Sale of companies with real estate: tax implications
Sale of companies with real estate: tax implications
The sale of companies that have real estate in their assets is an increasingly frequent operation in the Portuguese market, especially in sectors such as hospitality, education, industry, commerce, health, among others. However, despite often being seen as an alternative to the direct sale of the properties themselves, this operation raises a set of tax implications that must be understood rigorously. The way the transaction is structured can significantly influence the tax burden of both the seller and the buyer.
- Sale of quotas or shares vs. direct sale of the property
The first essential distinction is between:
- Direct sale of the property, subject to Municipal Property Transfer Tax (IMT), Stamp Duty and potential capital gains under IRC or IRS.
- Sale of the company that owns the property, through the transfer of quotas or shares.
At first glance, the sale of the company may seem more financially efficient, especially since the transfer of shares is not subject to IMT, except in specific situations provided for by law. However, this option does not eliminate capital gains taxation or dispense with a careful analysis of the corporate structure.
- IMT: when it should be overdue on the sale of shares
Although the general rule excludes the transfer of quotas or shares from the scope of the IMT, there are relevant exceptions.
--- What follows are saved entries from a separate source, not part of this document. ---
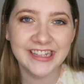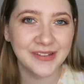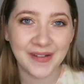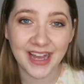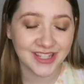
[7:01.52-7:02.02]
in
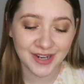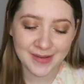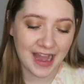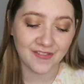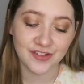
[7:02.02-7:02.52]
the bathtub
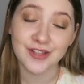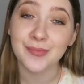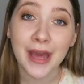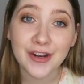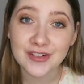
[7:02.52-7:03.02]
after the
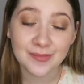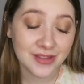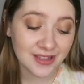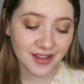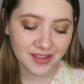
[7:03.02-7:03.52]
bet or
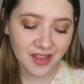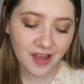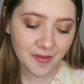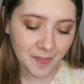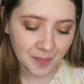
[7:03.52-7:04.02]
something like
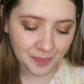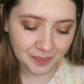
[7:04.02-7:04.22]
that.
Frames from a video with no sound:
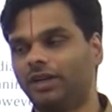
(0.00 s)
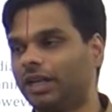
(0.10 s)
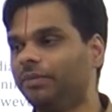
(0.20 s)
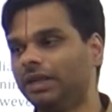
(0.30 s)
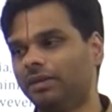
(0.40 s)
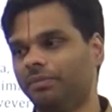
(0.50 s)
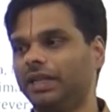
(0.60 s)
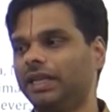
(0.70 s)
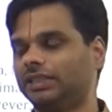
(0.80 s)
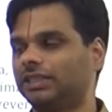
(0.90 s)
you tell me the
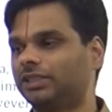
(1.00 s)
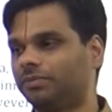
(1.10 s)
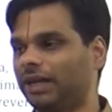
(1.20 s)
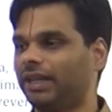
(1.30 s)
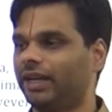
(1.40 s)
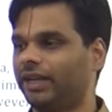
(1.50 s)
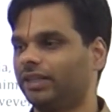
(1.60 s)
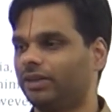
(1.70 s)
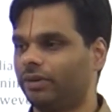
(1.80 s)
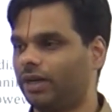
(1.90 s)
meaning just by
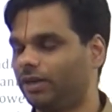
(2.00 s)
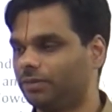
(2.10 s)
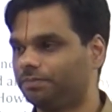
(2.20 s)
reading the word?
The tax is due when the following conditions are met cumulatively:
- The company is predominantly real estate, that is, more than 50% of its assets are made up of properties located in Portugal.
- The operation results in the acquisition of at least 75% of the share capital or gives the buyer control of the company.
In these cases, the IMT is calculated as if the property had been transferred directly, applying the rates corresponding to the type of property (residential, commercial, rustic, etc.).
This point is particularly sensitive in transactions for the acquisition of companies with relevant real estate assets, and it is common for the parties to adjust the price or structure of the transaction to mitigate this impact.
- Taxation of capital gains
For the seller
The sale of shares can generate taxable capital gains:
- Companies: capital gains are taxed in the IRC and can benefit from the participation exemption regime, provided that the following requirements are met:
- Own at least 10% of the capital,
- Minimum period of detention of 12 months,
- The investee company is not predominantly real estate (unless the real estate is allocated to economic activity).
- Indivíduos: as mais-valias são tributadas no IRS, como regra geral à taxa de 28% (14% para micro ou pequenas empresas), com exceções para residentes noutros países da UE/EEE ou para participações qualificadas.
For the buyer
The cost of acquiring the shares is not amortizable but may be relevant for future capital gains effects. In private equity or restructuring transactions, this variable is often integrated into medium-term tax planning.
- Stamp Duty
The transfer of shares is not subject to Stamp Duty, except when the transaction is carried out through certain acts subject to specific taxation (e.g., certain financial transactions). The direct transfer of real estate implies Stamp Duty at the rate of 0.8%.
- Tax Due Diligence and associated risks
Acquiring a company with real estate implies assuming your entire tax history, including:
- Tax debts,
- Pending litigation,
- Risks associated with the accounting valuation of real estate,
- Possible future corrections by the Tax Authority.
Therefore, tax and legal diligence is indispensable. In many cases, the buyer needs contractual guarantees, price adjustments or indemnification mechanisms to mitigate risks.
- Revaluation and taxable value of the asset (VPT)
Even when the transaction occurs at the level of shareholdings, the property retains its VPT, which will remain relevant to:
- IMI,
- IMT in future issuances,
- Determination of capital gains in the event of direct sale of the property.
The operation alone does not trigger an automatic update of the VPT, which can be advantageous or unfavorable depending on the case.
- Tax planning and operation structuring
The sale of companies with real estate can be structured in several ways, each with different tax impacts:
- Direct sale of shareholdings,
- Sale of the properties followed by the sale of the “clean” company,
- Previous splits or mergers,
- Creation of vehicle companies (SPV),
- Internal reorganizations to separate operating assets from real estate assets.
The choice of the ideal structure depends on factors such as:
- Objectives of the parties,
- Nature of the properties,
- Applicable tax regime,
- Investment time horizon.
The sale of companies with real estate is a complex operation, where taxation plays a decisive role. Although the transfer of shareholdings can, in many cases, offer advantages over the direct sale of properties, there are important exceptions, namely within the scope of IMT, which can substantially change the tax cost of the operation.
For sellers and buyers, the key lies in rigorous analysis, in-depth due diligence and proper tax planning. Only in this way is it possible to ensure that the operation takes place efficiently, transparently and in accordance with the strategic objectives of both parties.